Hayes becomes Ohio's first three-term Governor - 1868 - 1872, 1875 - 1876

Acceptance of the Republican candidacy for the office of governor of Ohio in June 1867 offered him a creditable excuse to exit from Congress. He owed his nomination both to the machinations of William Henry Smith and to the controversy over African American suffrage. To secure the passage of a state constitutional amendment guaranteeing African Americans the right to vote, Ohio Republicans needed a strong candidate for governor. Unimpeachable character and morals, a distinguished war record, and the fact that he was not too closely identified with the Radicals made Hayes an ideal candidate. In the ensuing election, he defeated a formidable Democratic opponent, Allan G. Thurman, by less than 3,000 votes. At the same time, Ohio voters rejected the state amendment guaranteeing African Americans suffrage by 38,000 votes. 

Inaugurated on January 13, 1868, the governor renewed his stand for equal voting rights and fought the proposed Democratic repeal of Ohio’s assent to the fourteenth amendment. In June 1869, the state Republican convention in Columbus re-nominated Hayes by acclamation. Campaigning in favor of the ratification of the fifteenth amendment and a sound fiscal policy based on hard currency, he defeated George H. Pendleton of Cincinnati, the Democratic challenger, by some 7,500 votes. When he later assessed his first two terms as governor of Ohio (1868-1872), Hayes listed the following as among his most notable accomplishments: the initiation of a state geological survey; the state’s gaining control of a soldier’s and sailor’s home in Xenia, Ohio; the establishment of an agricultural and mechanical college, which later became known as The Ohio State University; the implementation of reforms in the state’s penal and mental institutions; and Ohio’s ratification of the fifteenth amendment and other African American suffrage legislation. He also took great pride in his efforts to preserve Ohio’s historical heritage.

After holding elective office for more than seven years, Governor Hayes yearned for the opportunity to retire from public life. He refused to run for an unprecedented third term and declined an offer from a group of insurgent Republicans in January 1872 to contest the Senate seat held by John Sherman. In May, he attended the Liberal Republican Convention in Cincinnati as a casual observer. Although dissatisfied with Grant’s record as President and sympathetic with this reform movement’s cause, he remained a party regular. As a delegate to the Republican National Convention, he supported Grant’s re-nomination.

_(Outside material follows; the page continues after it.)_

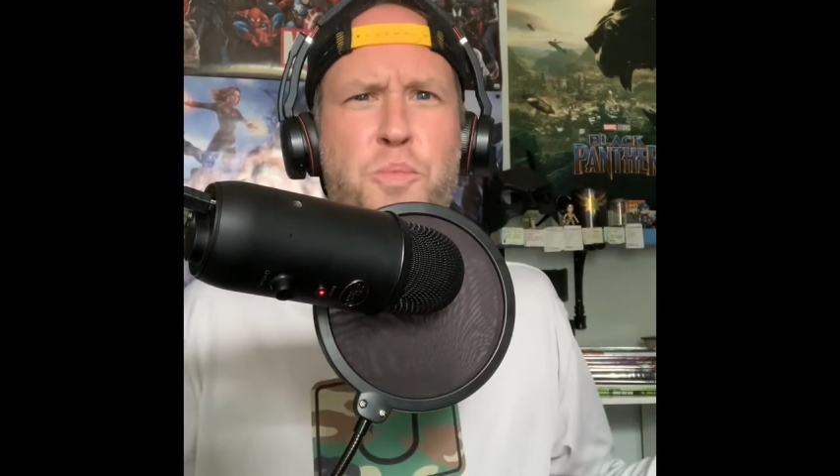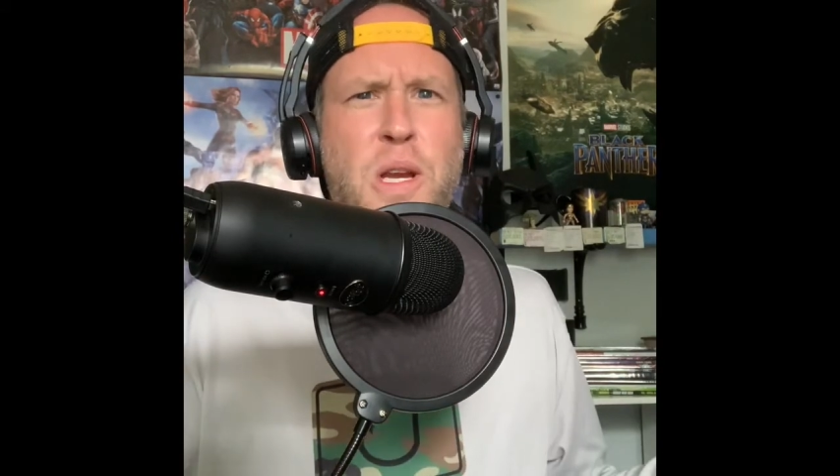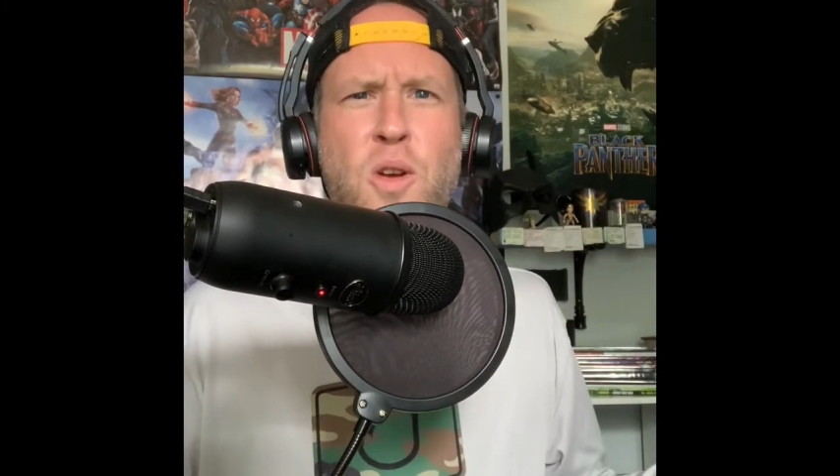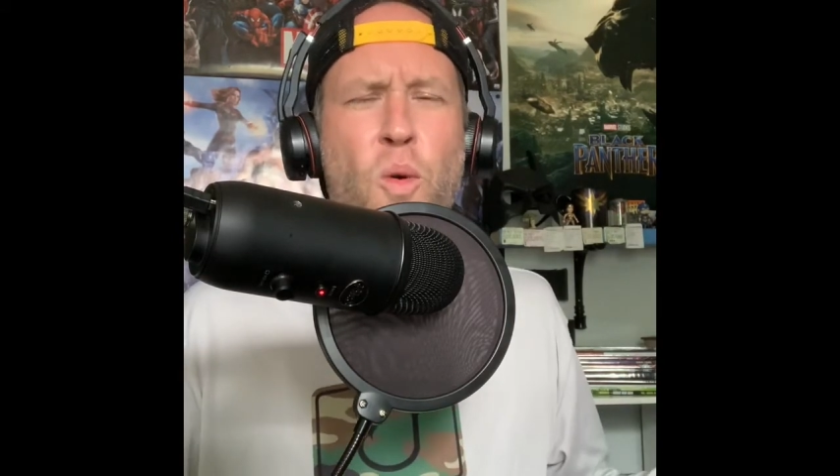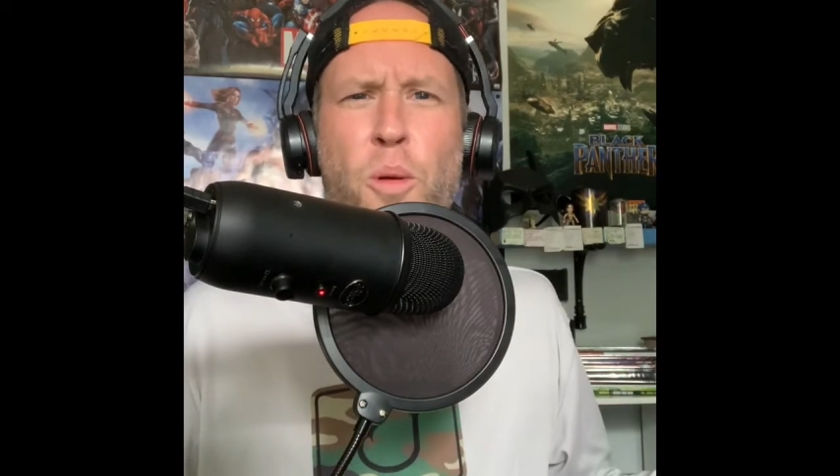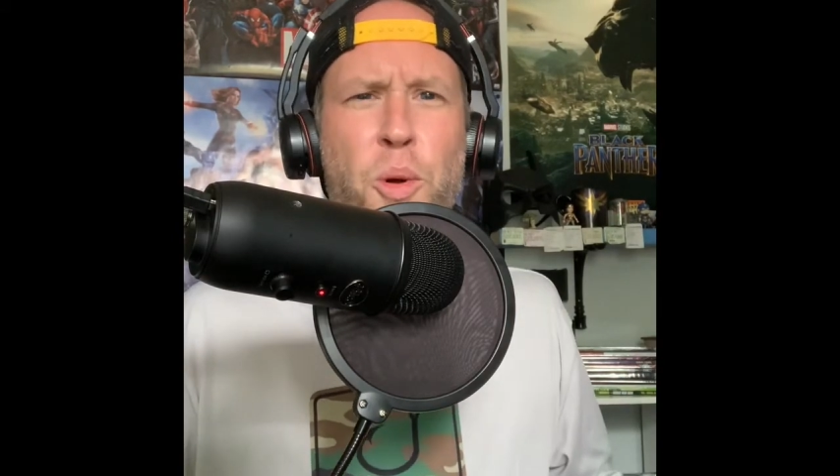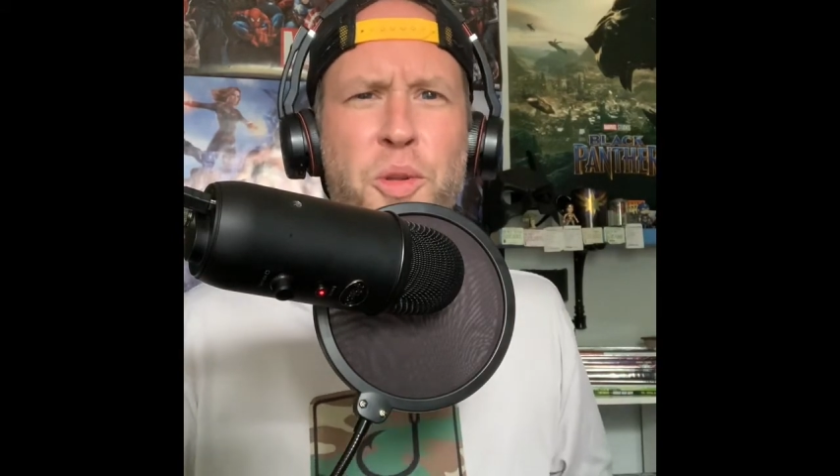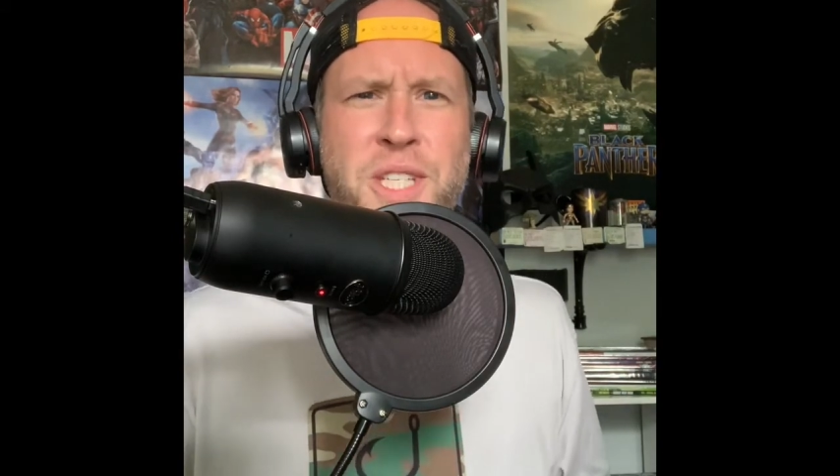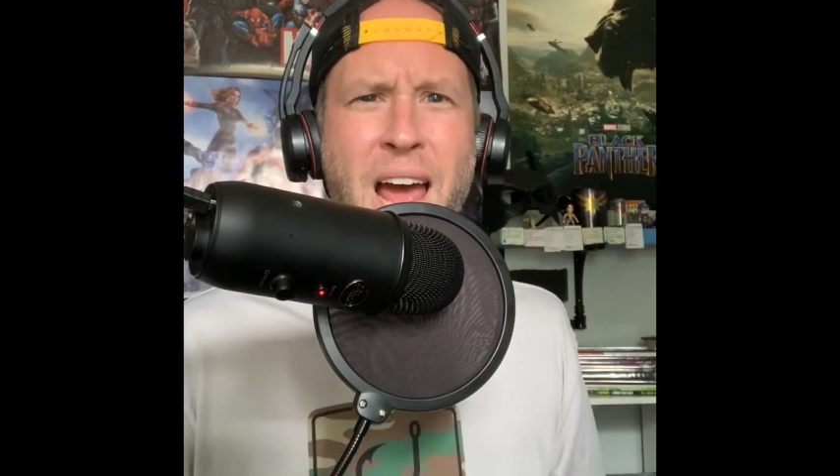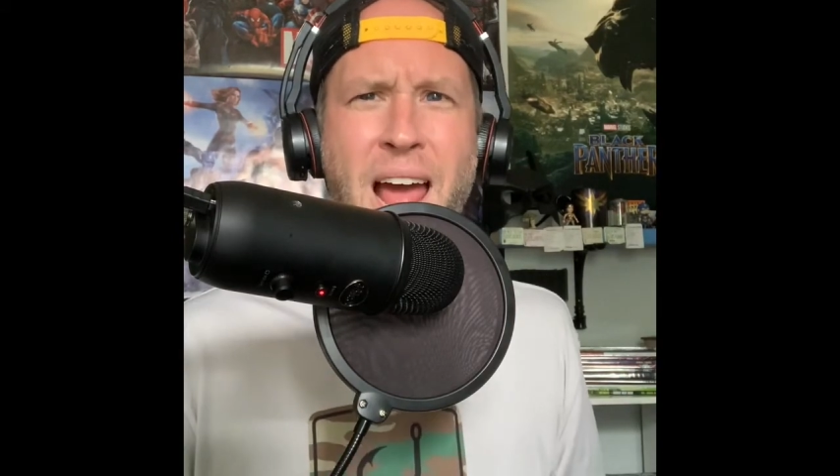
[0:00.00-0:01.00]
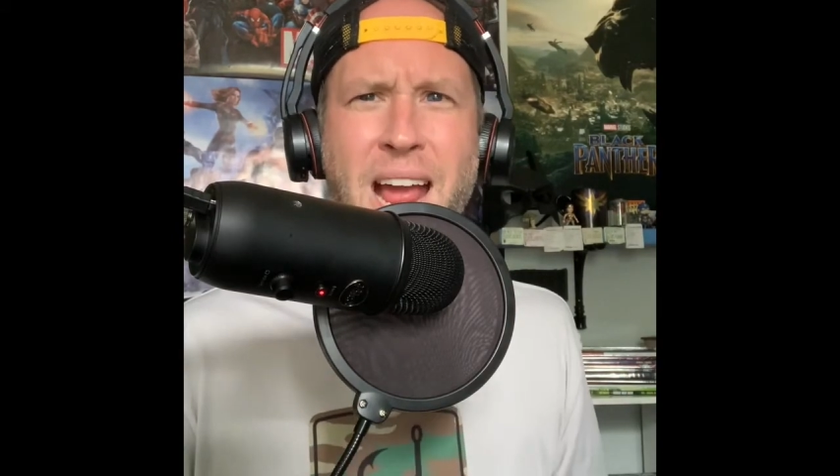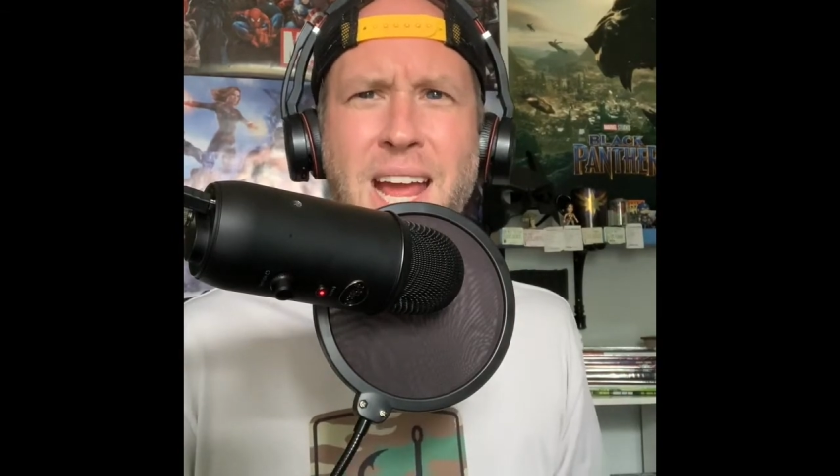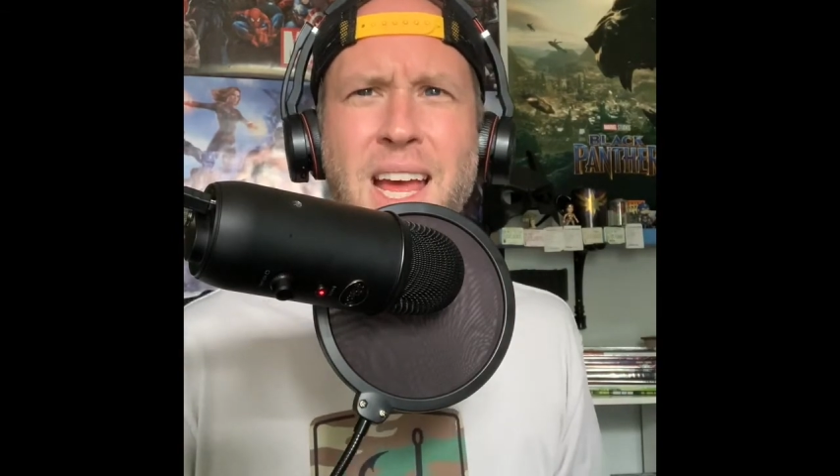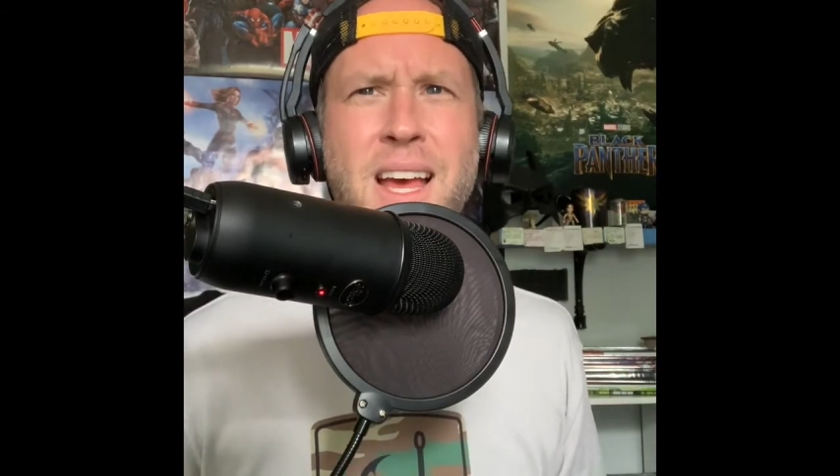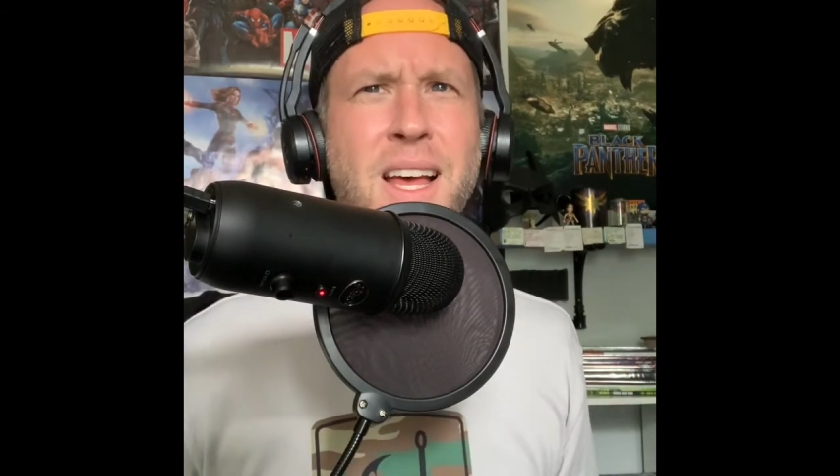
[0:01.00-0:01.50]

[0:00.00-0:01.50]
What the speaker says: be normal day.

That fall, the former governor reluctantly ran for Congress in Cincinnati’s upper middle-class Second District, where political leaders feared a swing to the Liberal Republican-Democratic coalition led by Horace Greeley. Although he out-polled the local Republican ticket, he lost in his bid for a third Congressional term. As a reward for his party loyalty, President Grant offered him the position of Assistant United States Treasurer at Cincinnati. Disdaining any further connections with current politics, he politely declined the appointment.

Assuring himself that he was finished with politics for good, Hayes and his family moved to Fremont, Ohio, in May 1873. With Spiegel Grove as his home, he settled down to enjoy the leisurely life of a country squire. During these years, Hayes busied himself with such matters as caring for his ailing uncle, improving his estate, founding the Birchard Public Library and Sandusky County Pioneer and Historical Association in Fremont, and developing his land investments. Republican reverses in 1873 and 1874, however, cut short his retirement to private life. He yielded to his party’s call and accepted the Republican nomination for governor on June 2, 1875. Carefully handling cultural issues such as parochial education while adhering to sound money principles, he defeated the incumbent Democrat William Allen to become Ohio’s first three-term governor.